— Task —
What you give back must match the data exactly, minus the pictures.

— Extracted entries —
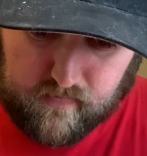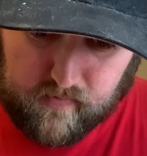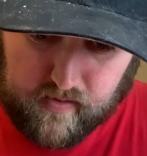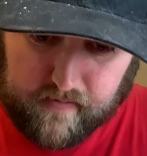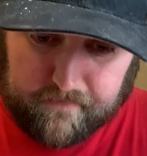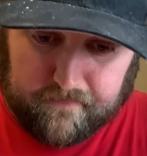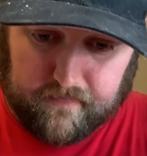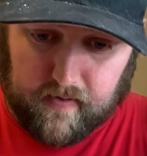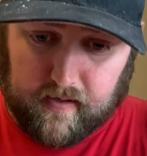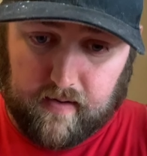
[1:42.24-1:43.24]
Okay,
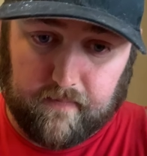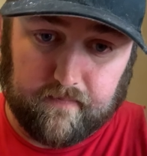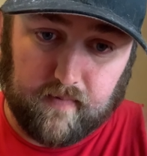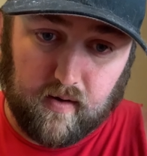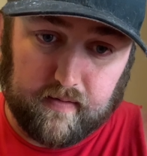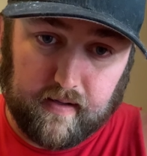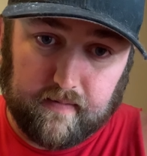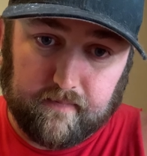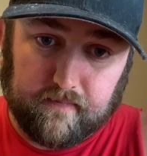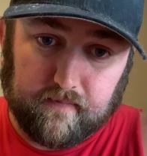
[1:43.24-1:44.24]
there you go. All
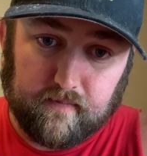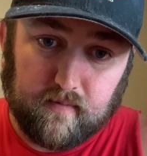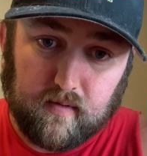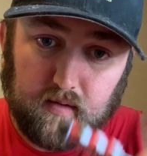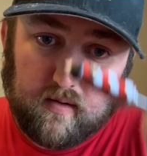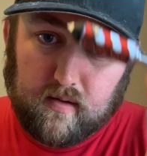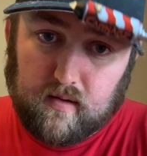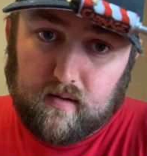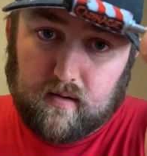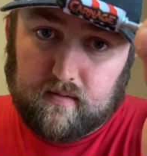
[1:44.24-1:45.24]
done.
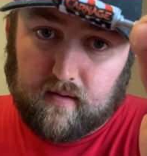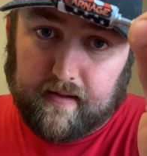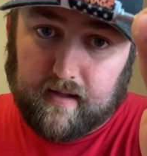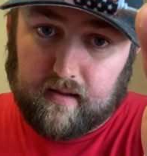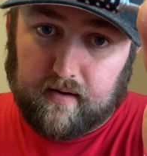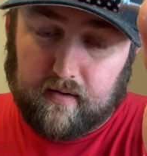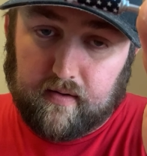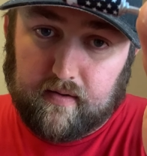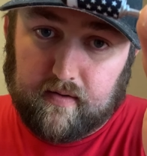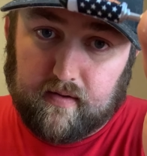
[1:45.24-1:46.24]
It's like looks
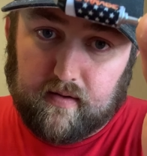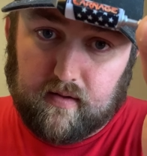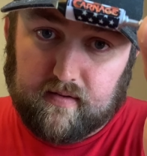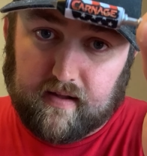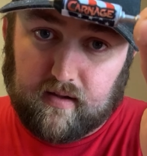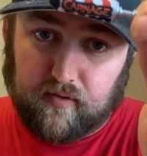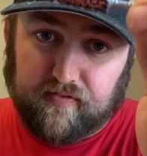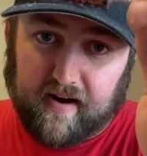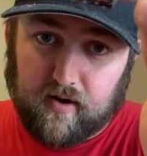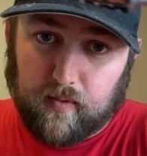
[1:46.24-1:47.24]
like a little
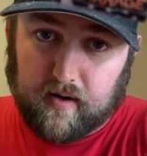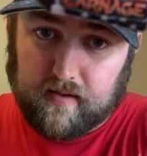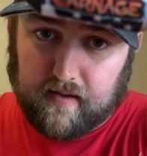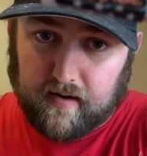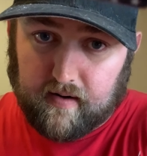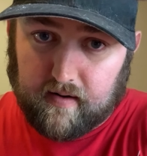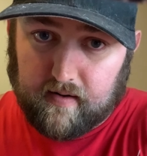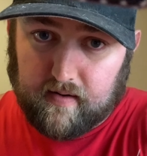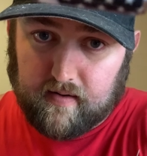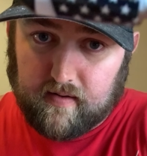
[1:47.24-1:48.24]
firework there.
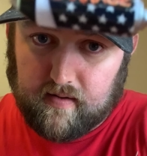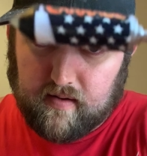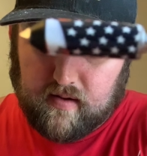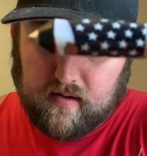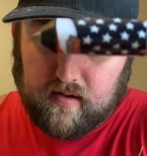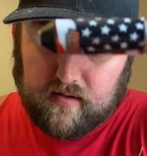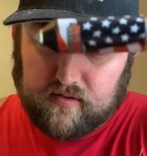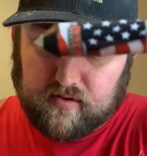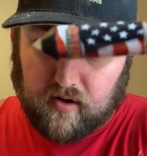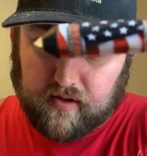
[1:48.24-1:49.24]

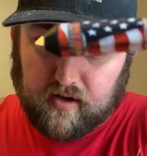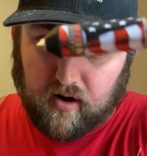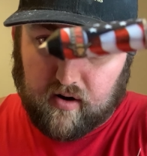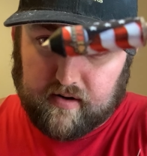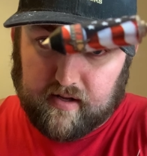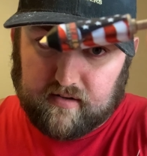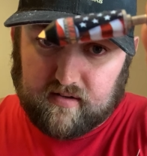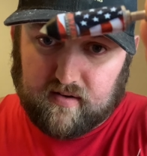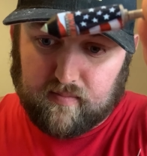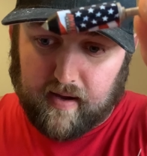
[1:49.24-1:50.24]
It's called the Carnage
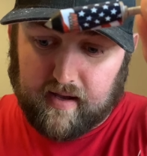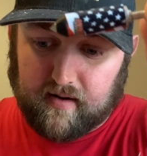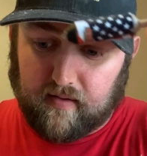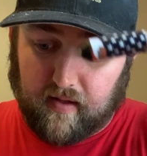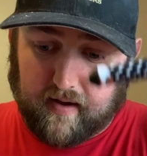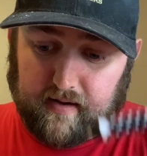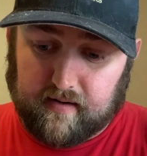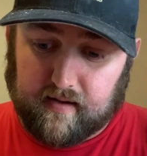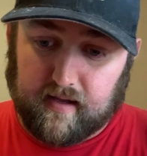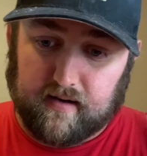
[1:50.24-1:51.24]
by Innerloc, and
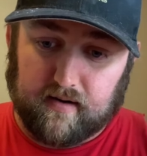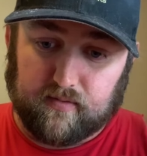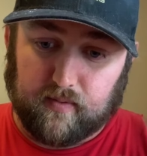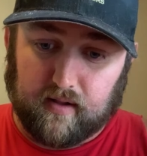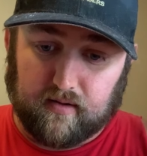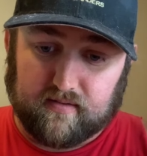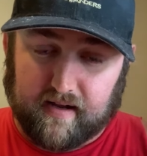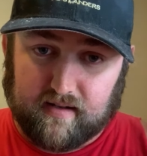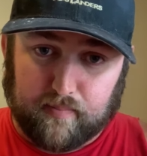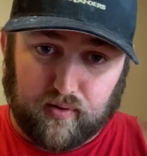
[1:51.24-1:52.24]
again, here's what it looks
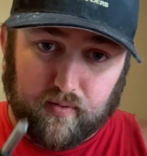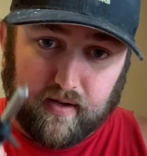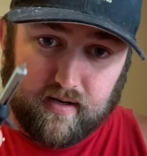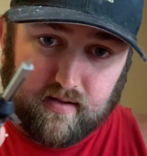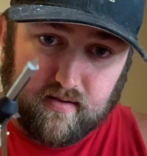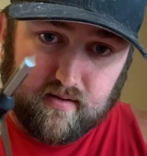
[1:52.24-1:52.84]
like deployed.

— Answer to the problem —
[1:42.24-1:43.24]
Okay,
[1:43.24-1:44.24]
there you go. All
[1:44.24-1:45.24]
done.
[1:45.24-1:46.24]
It's like looks
[1:46.24-1:47.24]
like a little
[1:47.24-1:48.24]
firework there.
[1:48.24-1:49.24]

[1:49.24-1:50.24]
It's called the Carnage
[1:50.24-1:51.24]
by Innerloc, and
[1:51.24-1:52.24]
again, here's what it looks
[1:52.24-1:52.84]
like deployed.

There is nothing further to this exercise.